Stored data entries:
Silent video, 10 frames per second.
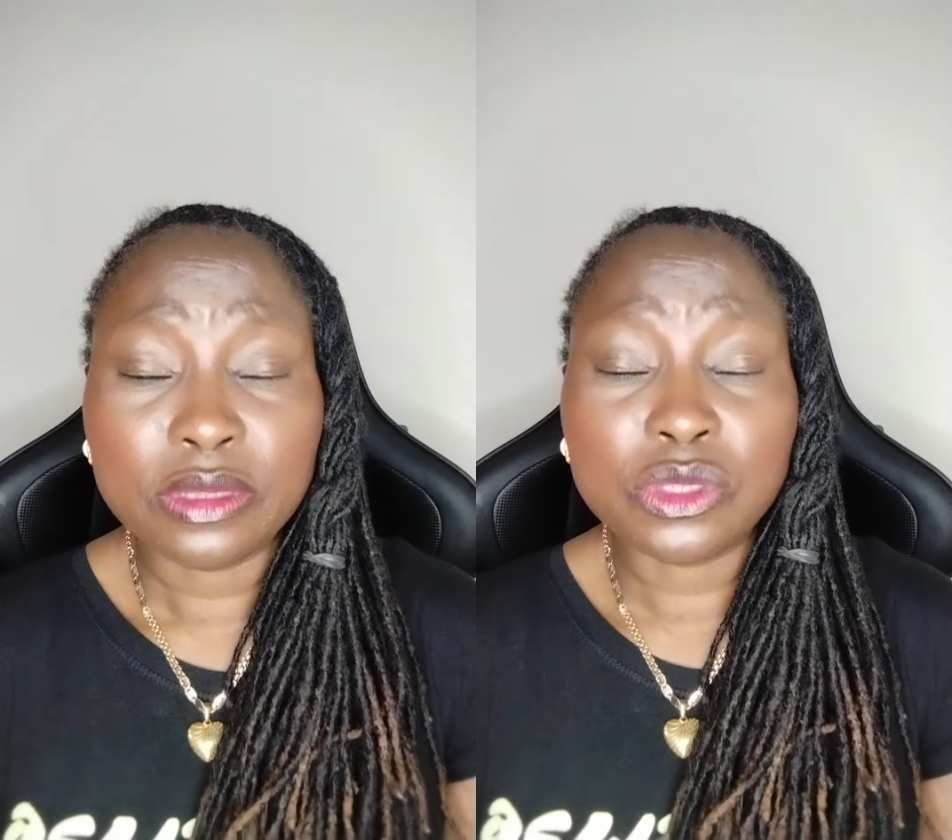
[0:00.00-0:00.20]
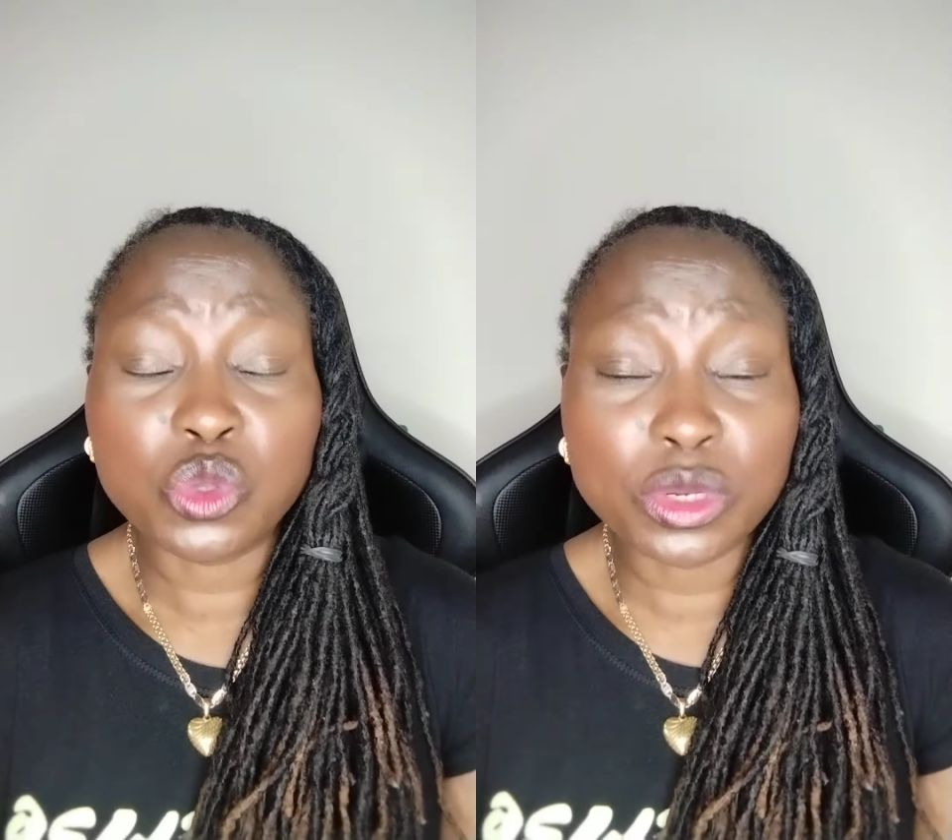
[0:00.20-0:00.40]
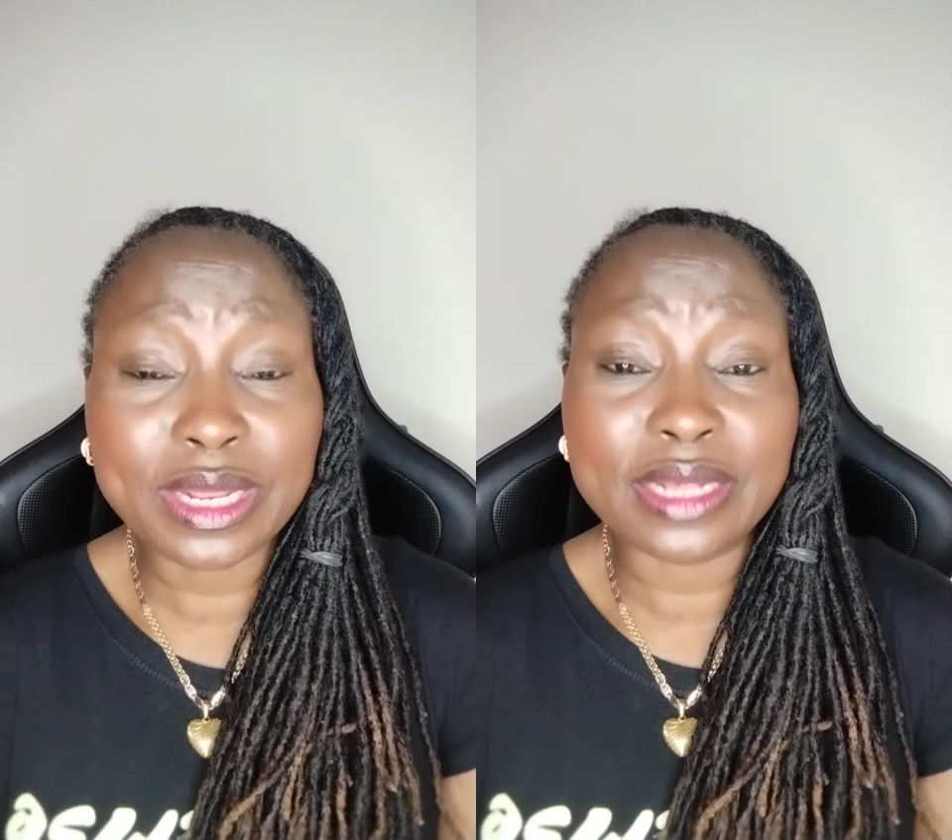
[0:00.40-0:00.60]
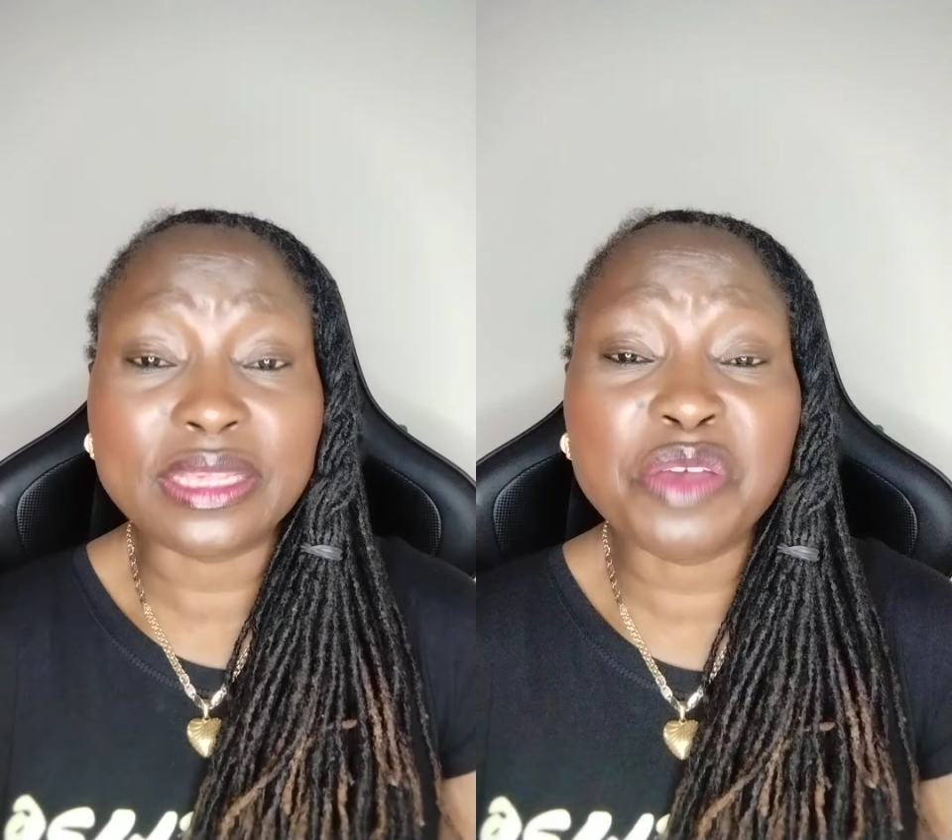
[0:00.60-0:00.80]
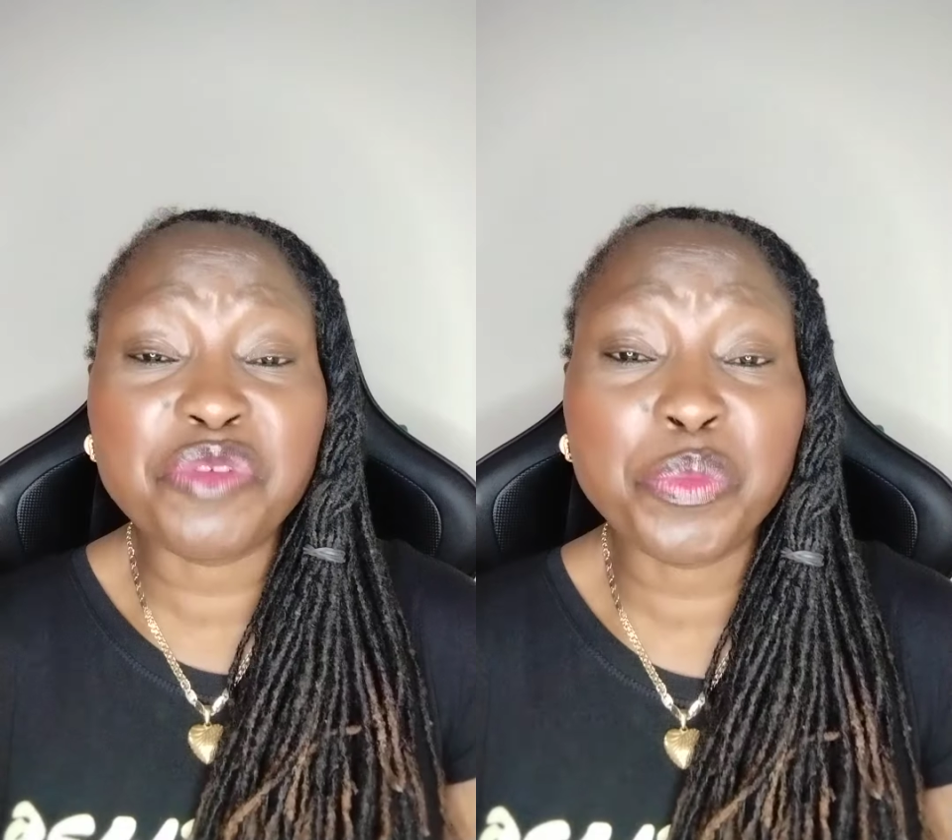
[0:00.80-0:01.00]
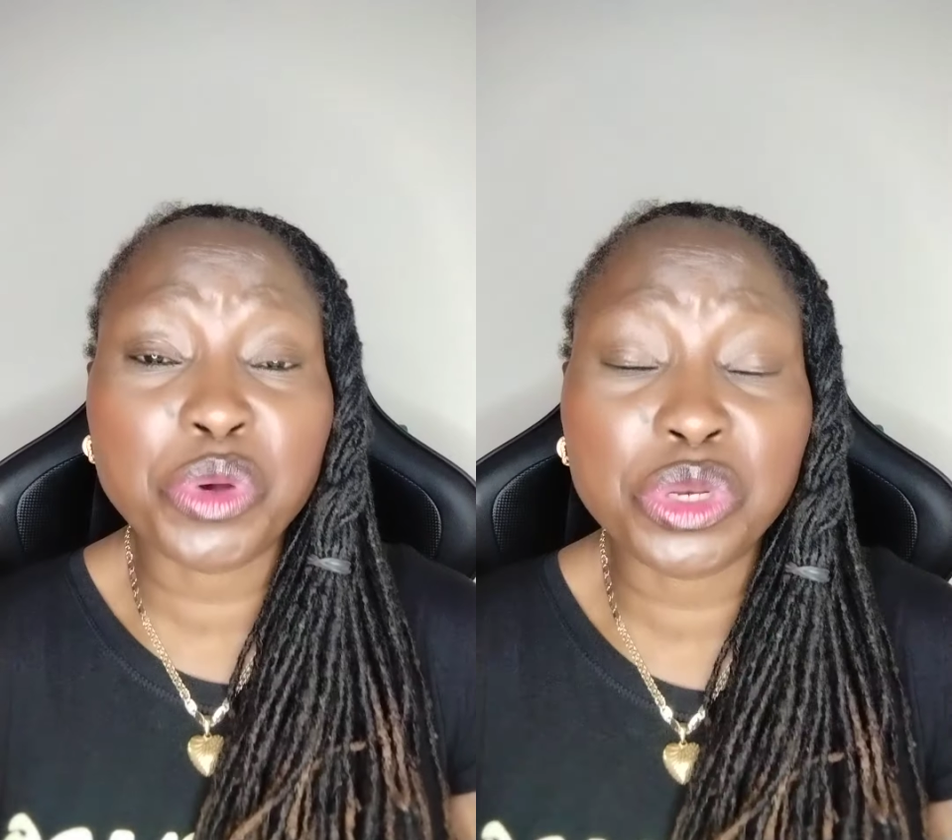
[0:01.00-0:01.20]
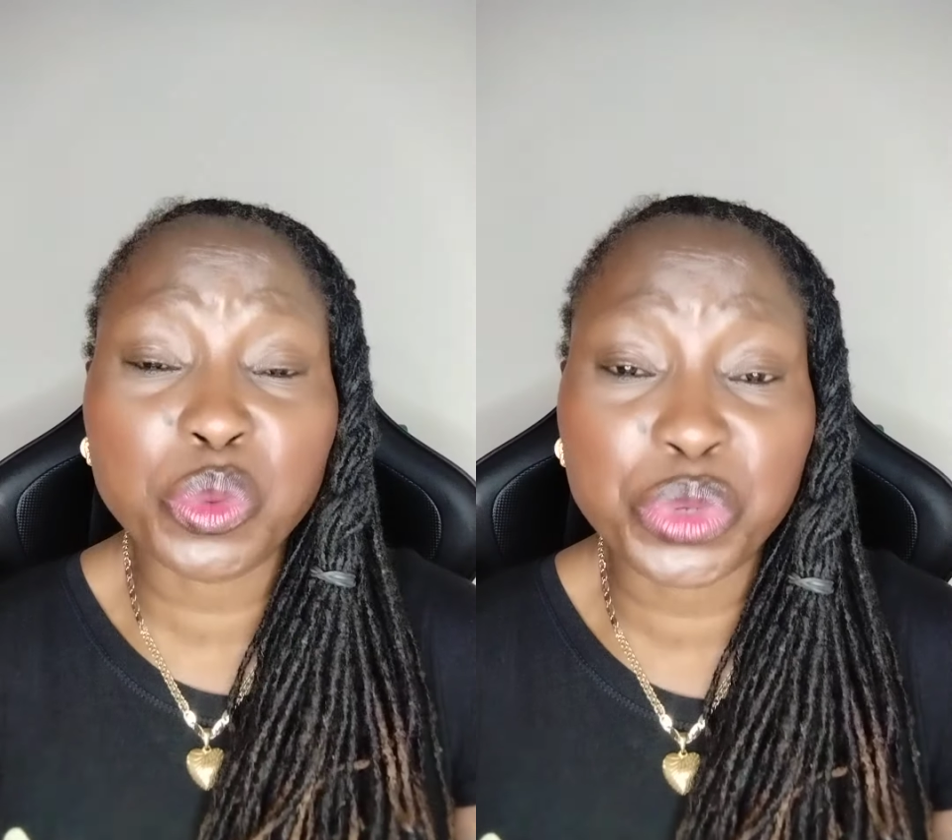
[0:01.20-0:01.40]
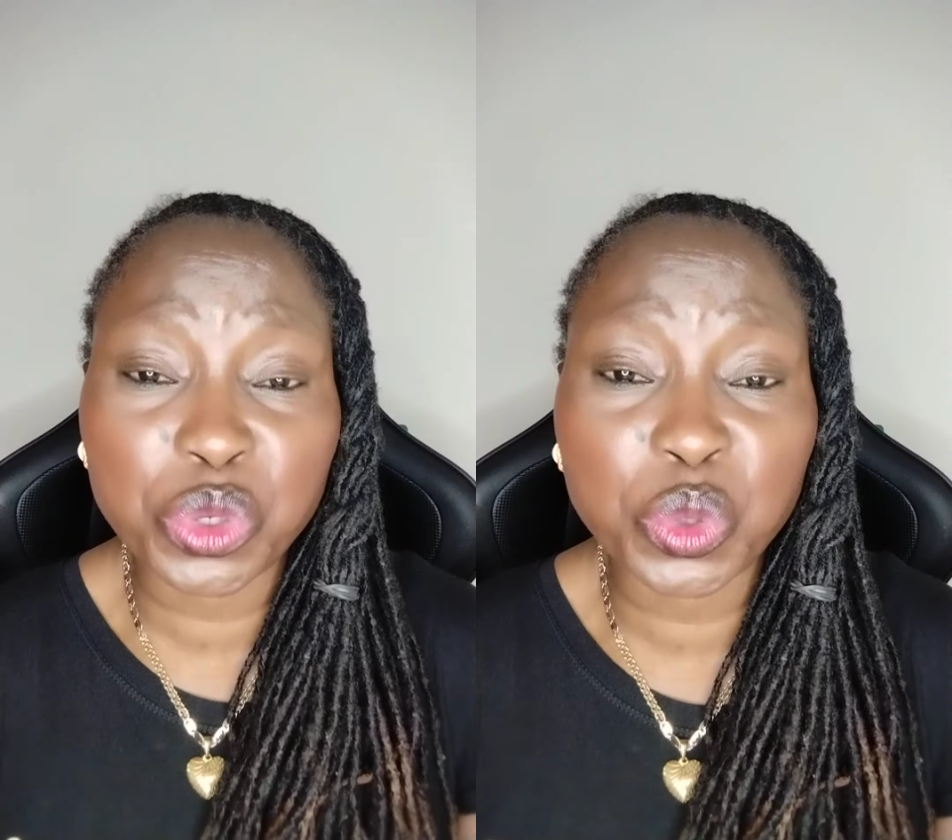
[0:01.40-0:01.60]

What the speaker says: so that everybody will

* Exercise details
Return each of the lines exactly as they appear above, with no images.

* Output
Silent video, 10 frames per second.
[0:00.00-0:00.20]
[0:00.20-0:00.40]
[0:00.40-0:00.60]
[0:00.60-0:00.80]
[0:00.80-0:01.00]
[0:01.00-0:01.20]
[0:01.20-0:01.40]
[0:01.40-0:01.60]

What the speaker says: so that everybody will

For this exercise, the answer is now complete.